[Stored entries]

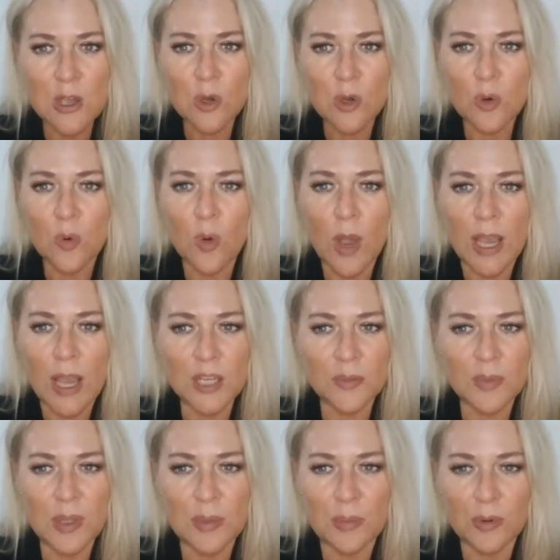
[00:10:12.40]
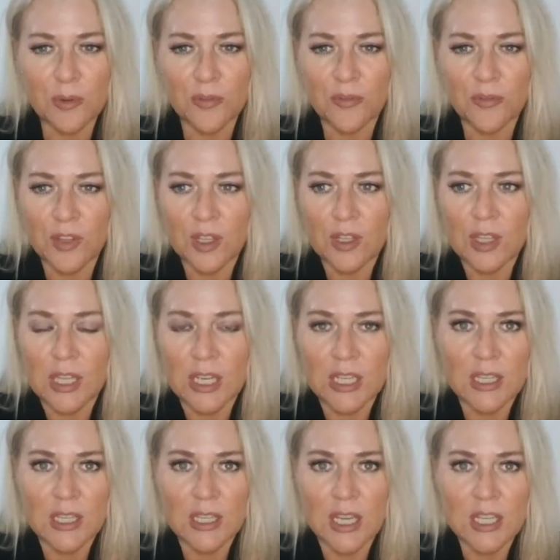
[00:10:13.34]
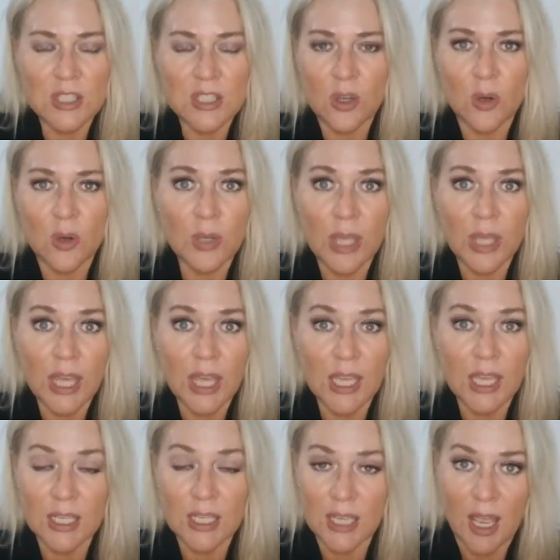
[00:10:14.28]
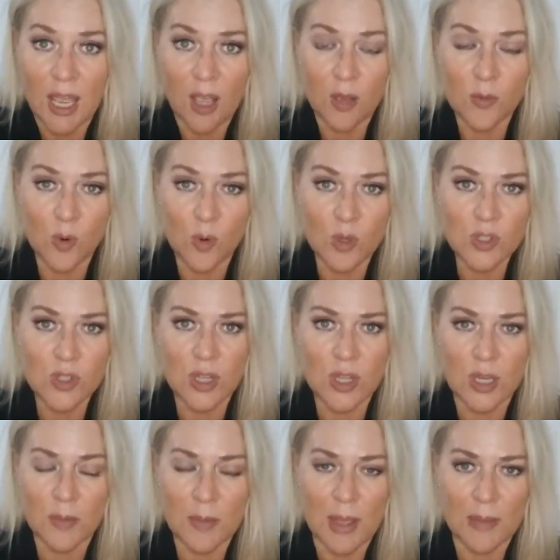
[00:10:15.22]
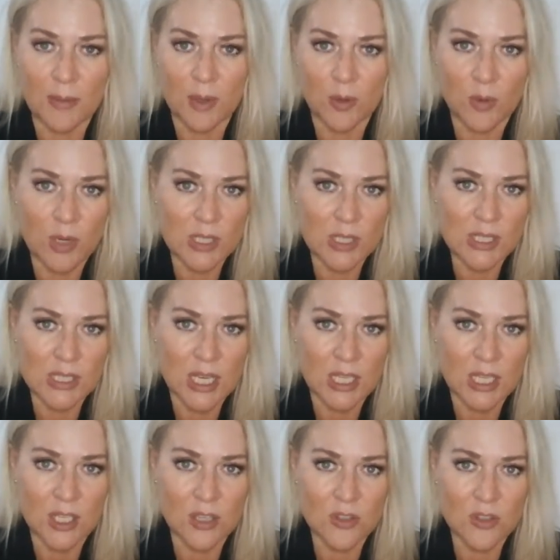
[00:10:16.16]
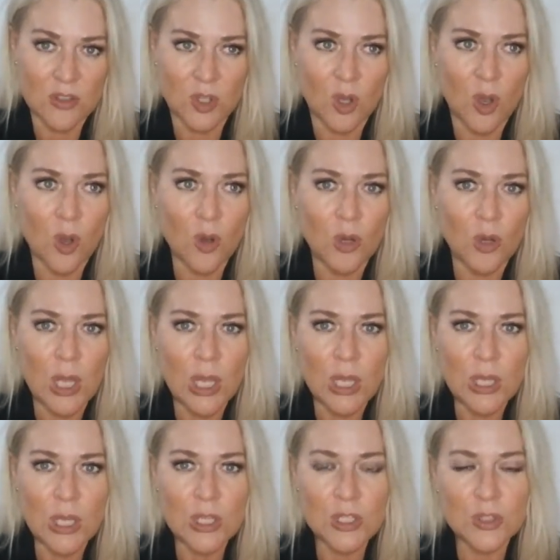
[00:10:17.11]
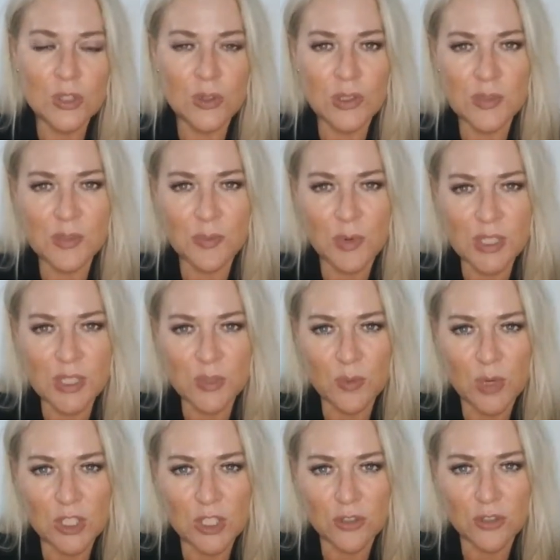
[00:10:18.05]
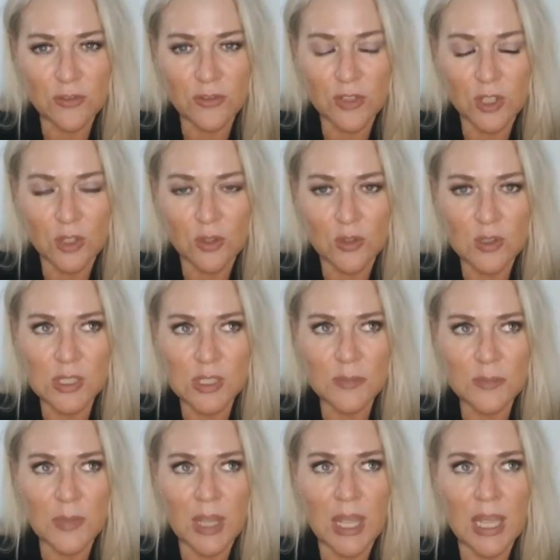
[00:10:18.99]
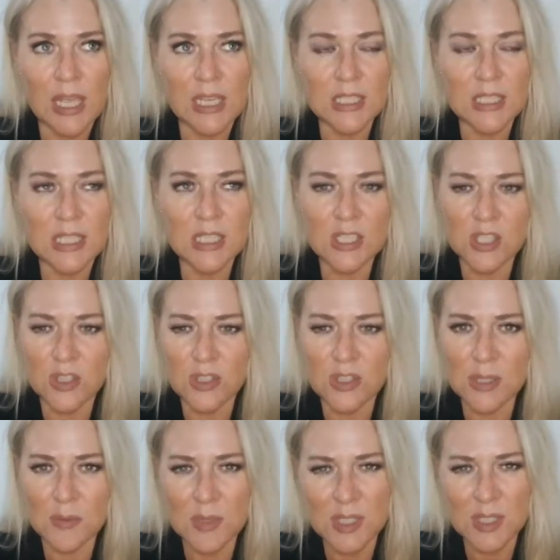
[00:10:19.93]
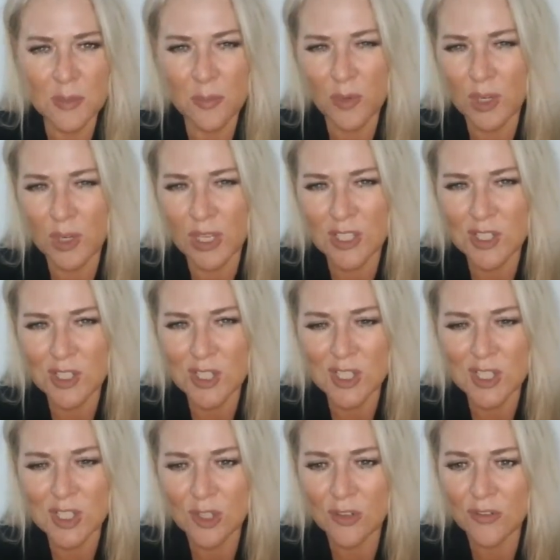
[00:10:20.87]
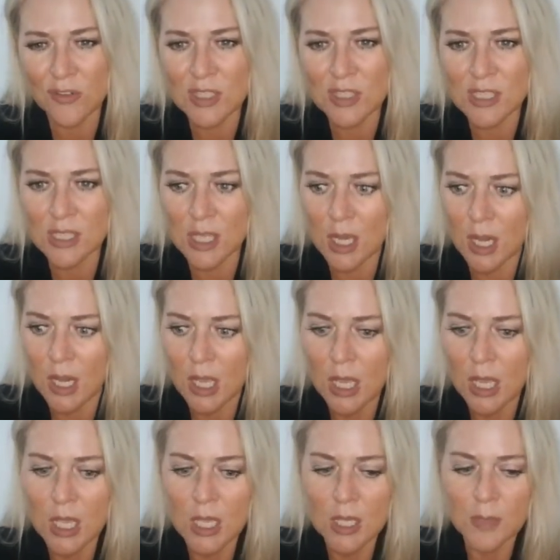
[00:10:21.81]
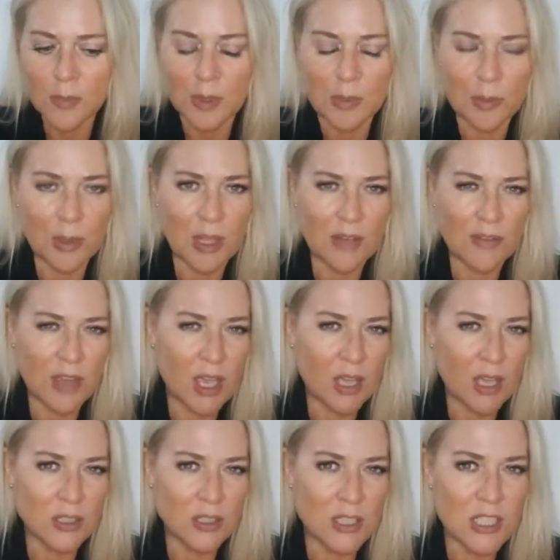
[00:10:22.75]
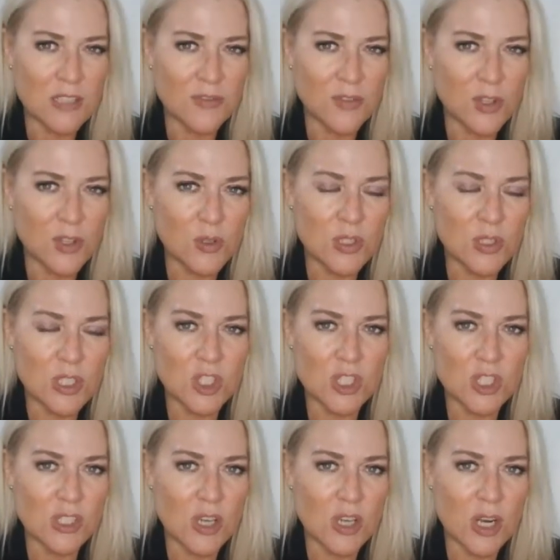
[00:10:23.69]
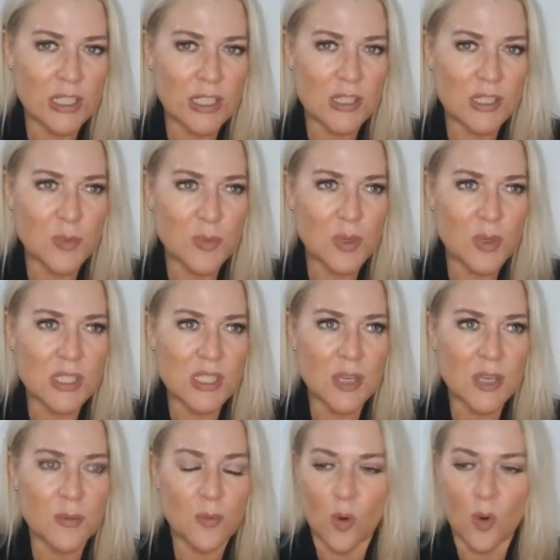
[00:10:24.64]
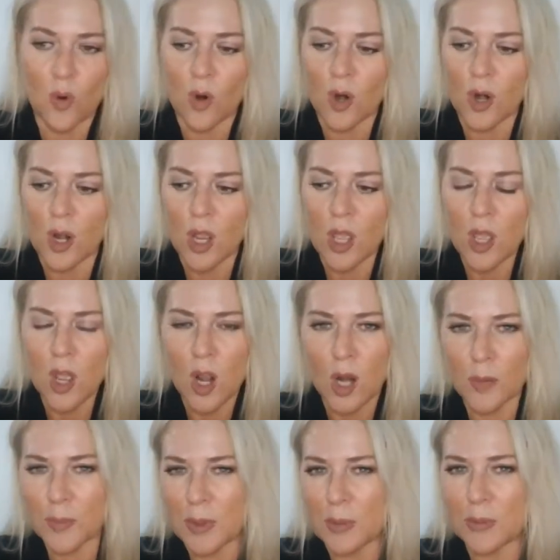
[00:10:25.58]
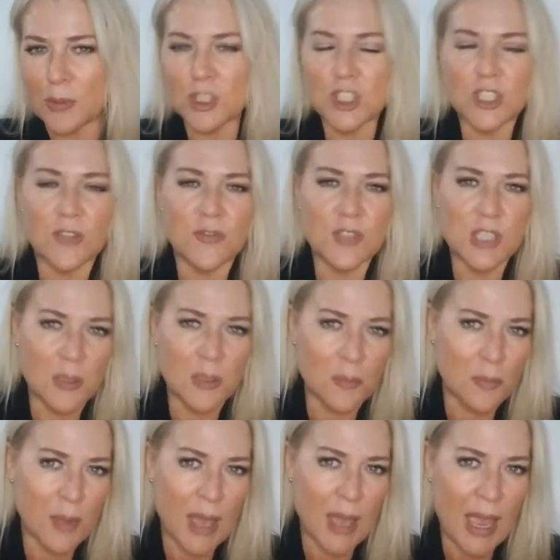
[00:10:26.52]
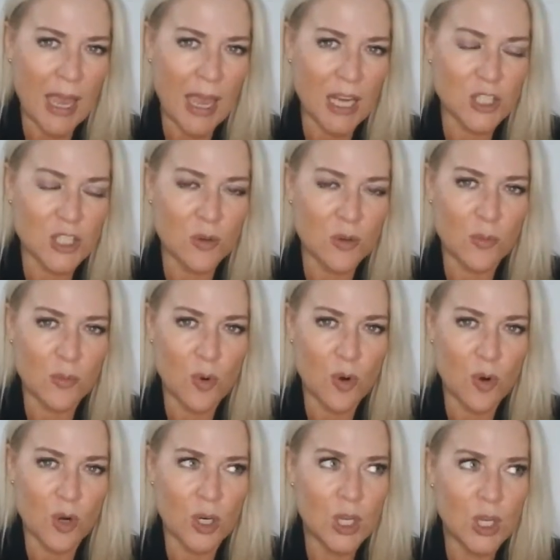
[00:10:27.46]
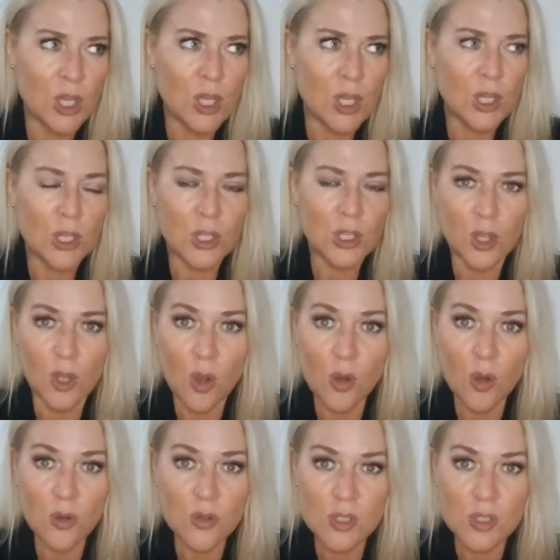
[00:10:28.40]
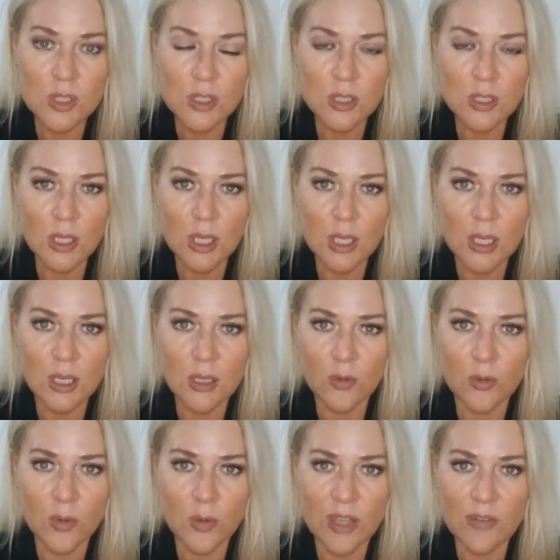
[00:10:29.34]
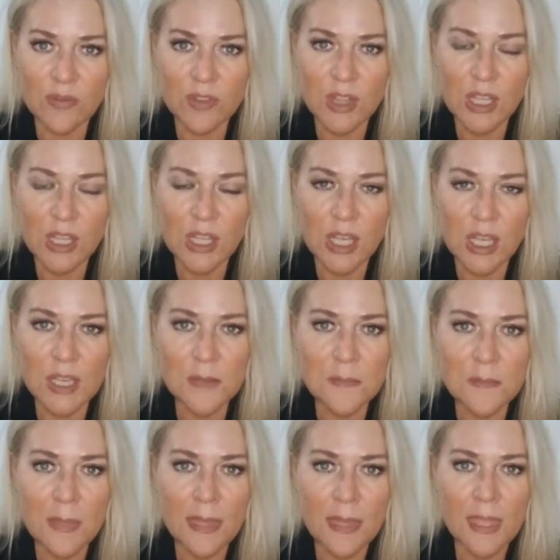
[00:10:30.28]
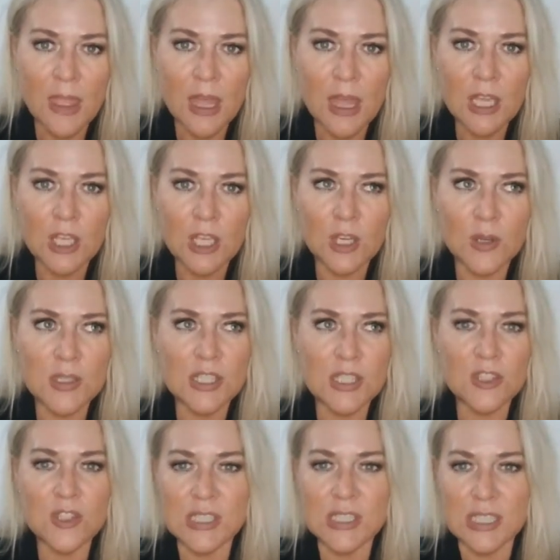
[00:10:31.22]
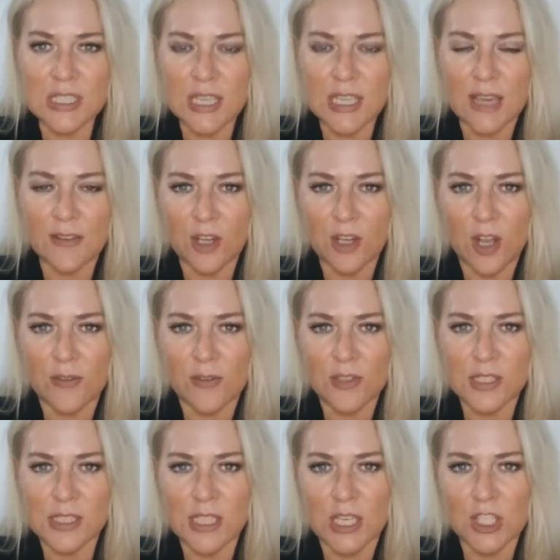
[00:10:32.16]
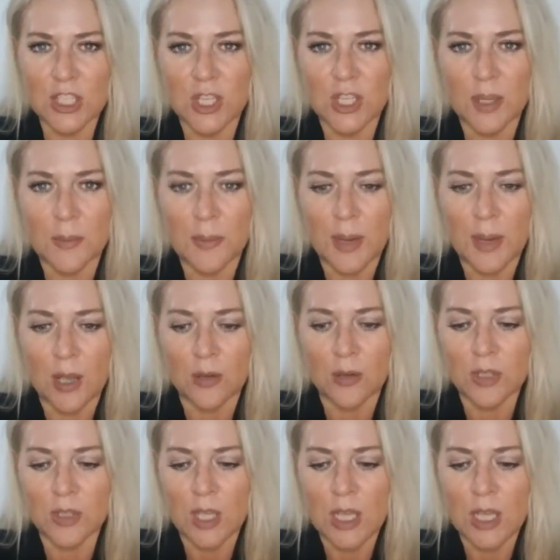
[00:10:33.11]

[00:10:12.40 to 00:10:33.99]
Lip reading: why do people feel that it's okay now, more so than maybe it was 10 years ago, to express racial views? And is there some simmering under the surface that people have held these views and just not expressed them? Or are people shifting back to a more closed way of thinking? It's interesting to have a conversation about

■ THE TASK
All the records need to be repeated exactly, with the images dropped.

■ ANSWER TO THE EXERCISE
[00:10:12.40]
[00:10:13.34]
[00:10:14.28]
[00:10:15.22]
[00:10:16.16]
[00:10:17.11]
[00:10:18.05]
[00:10:18.99]
[00:10:19.93]
[00:10:20.87]
[00:10:21.81]
[00:10:22.75]
[00:10:23.69]
[00:10:24.64]
[00:10:25.58]
[00:10:26.52]
[00:10:27.46]
[00:10:28.40]
[00:10:29.34]
[00:10:30.28]
[00:10:31.22]
[00:10:32.16]
[00:10:33.11]

[00:10:12.40 to 00:10:33.99]
Lip reading: why do people feel that it's okay now, more so than maybe it was 10 years ago, to express racial views? And is there some simmering under the surface that people have held these views and just not expressed them? Or are people shifting back to a more closed way of thinking? It's interesting to have a conversation about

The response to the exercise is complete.